BRUXELLES (Reuters) - Le colonel Mouammar Kadhafi a été
accueilli mardi à Bruxelles avec un luxe de sécurité
digne d'un président des Etats-Unis, ce qui n'a pas empêché
un intrus de s'approcher à quelques centimètres
du guide libyen.
Portant oreillette et badge, cet homme s'est
mêlé aux gardes du corps qui s'engouffraient dans
la plus grande confusion dans les locaux de la Commission, a plongé
la main dans la poche intérieure de son veston pour en
sortir ... une lettre.
Imperturbable, Kadhafi, qui sort définitivement
de son isolement diplomatique lors de cette première visite
en Europe depuis 1989, a continué à serrer pour
les photographes la main du président de la Commission,
Romano Prodi.
Les services belges de sécurité,
qui craignaient visiblement un attentat, se sont alors emparés
de l'intrus, qui a eu le temps de jeter sa lettre vers les deux
personnalités.
L'homme, qui a crié "Kadhafi! Kadhafi!"
en étant emmené par la police, s'est présenté
comme étant Khalid al-Moutaani, dirigeant d'un comité
de soutien aux enfants immigrés.
Il a dit être un admirateur du colonel
Kadhafi.
"Je souhaite que la Libye et tout le monde
arabo-africain puissent bénéficier que l'ouverture
que l'Europe offre à Kadhafi," a-t-il déclaré
à Reuters.
Cet incident est en contradiction totale avec
le luxe de sécurité déployé pour la
première visite du colonel libyen au siège de l'Union
européenne, où il devrait demander l'adhésion
de son pays au partenariat euro-méditerranéen.
Encadré par un groupe de sa fameuse garde
prétorienne de jeunes femmes vêtues d'un uniforme
militaire bleu très seyant et d'une casquette de base-ball,
il a été accueilli par Romano Prodi en personne
sur le tarmac de l'aéroport de Bruxelles.
"UN TERRORISTE"
Le président de la Commission, qui plaide
depuis 1999 pour un rapprochement avec la Libye, a donné
une chaleureuse accolade à Kadhafi, vêtu d'une tunique
brune et d'une chéchia noire.
Le guide de la révolution s'est alors
engouffré dans une Mercedes blanche allongée dotée
d'une antenne satellite, qui a pris place dans un convoi comptant
12 autres véhicules.
Son arrivée au Breydel, le siège
de la Commission européenne, s'est déroulé
dans une cohue indescriptible et sous les cris de quelques centaines
de supporteurs.
Quelques dizaines de mètres plus loin,
des opposants, essentiellement des Libyens vivant en exil en Allemagne
ou en Suisse, manifestaient leur colère de voir l'ex-paria
de la communauté internationale revenir en grâce.

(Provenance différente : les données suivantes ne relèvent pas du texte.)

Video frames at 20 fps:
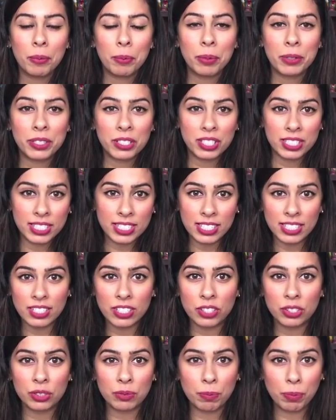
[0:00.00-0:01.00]

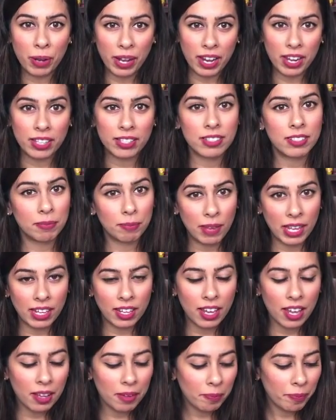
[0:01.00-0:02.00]
prestige brand
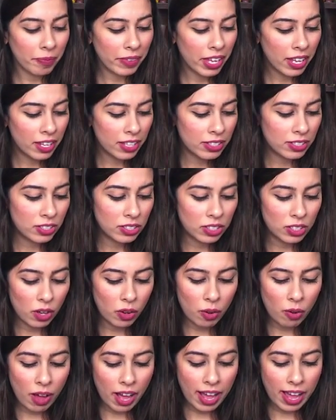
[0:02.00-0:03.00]
makeup.
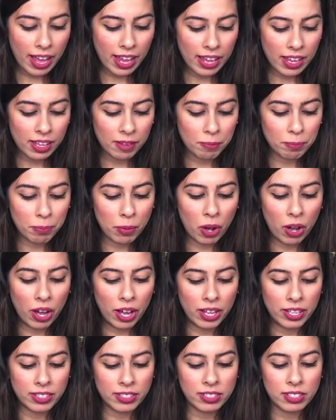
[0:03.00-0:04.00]
So I
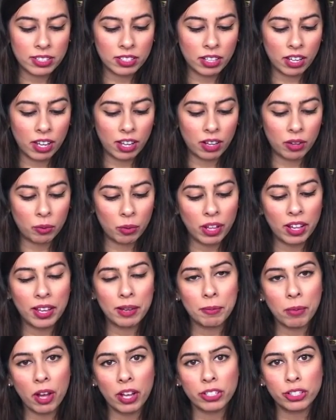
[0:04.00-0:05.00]
bought,
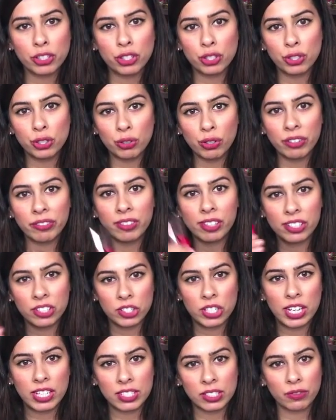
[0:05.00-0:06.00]
I bought 2 of the
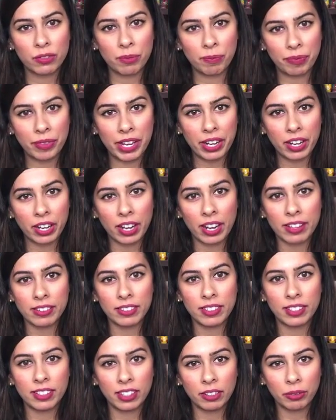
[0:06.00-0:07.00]
shades from there,
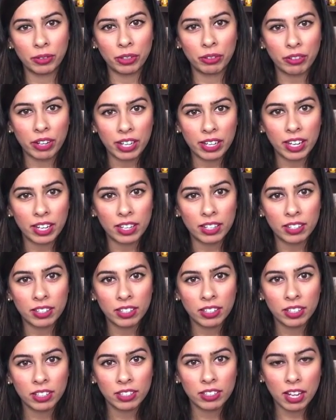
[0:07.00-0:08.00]
and then I regretted
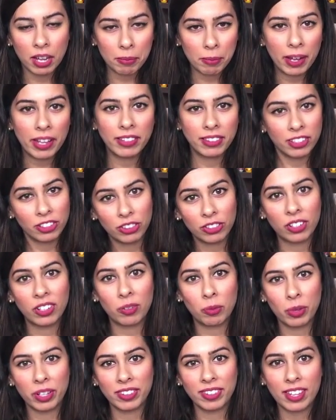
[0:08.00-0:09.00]
not buying the
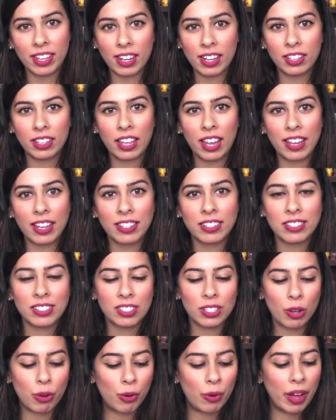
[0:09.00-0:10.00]
3rd one that I liked.
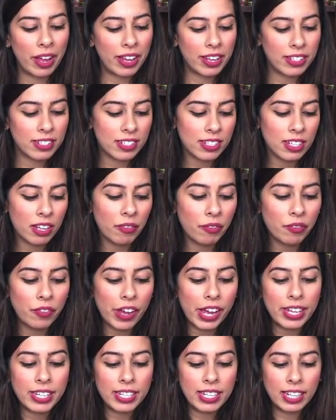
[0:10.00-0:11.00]
So I ended up
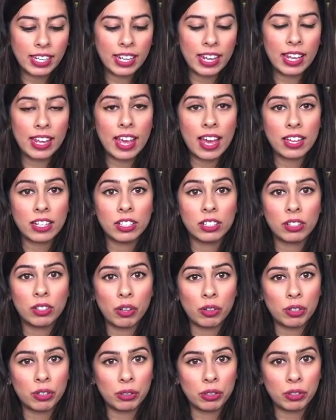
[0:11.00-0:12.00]
finding it at a
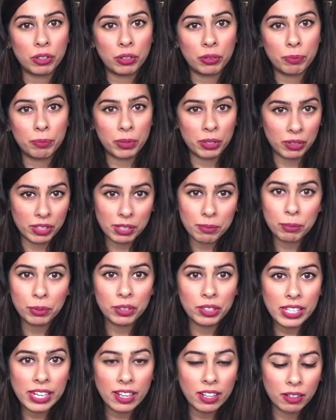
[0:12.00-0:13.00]
local beauty
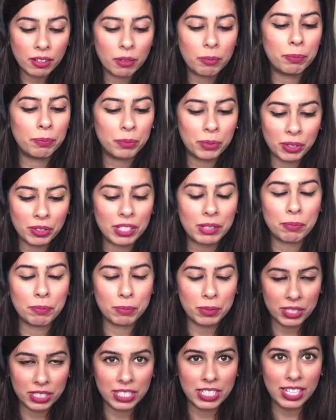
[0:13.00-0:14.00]

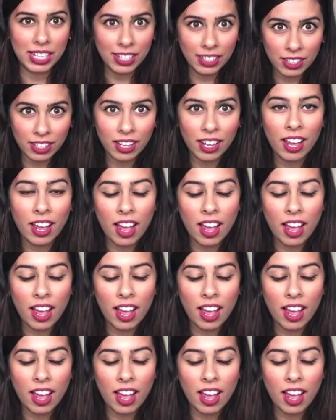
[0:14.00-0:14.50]
boutique.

"Kadhafi est un assassin," pouvait-on
lire sur une banderole. "Kadhafi est un loup déguisé
en agneau."
"Pourquoi l'Union européenne reçoit-elle
Kadhafi aujourd'hui?", a demandé Elghariany Elshares,
un avocat vivant en Allemagne. "C'est un terroriste. Il m'a
fait du mal, ainsi qu'à ma famille et à mes amis
quand je vivais là-bas."
La visite historique - la première de
Kadhafi en Europe depuis 1989 - couronne les efforts de la Libye
pour se réinsérer dans le concert des nations, après
les accords conclus par Tripoli pour verser des indemnités
aux familles des victimes des attentats de Lockerbie et contre
un avion d'UTA, et après l'annonce, à la fin de
l'an dernier, du renoncement du régime libyen à
tout programme d'armes de destruction massive.
Après la Commission, le dirigeant libyen
devait rencontrer le Premier ministre Guy Verhofstadt, dont le
gouvernement a fait ériger une tente dans les jardins du
château de Val Duchesse, où sont hébergés
les hôtes de marque du Royaume.
En Libye, le colonel loge sous la tente, comme
les Bédouins qui peuplent encore son désert.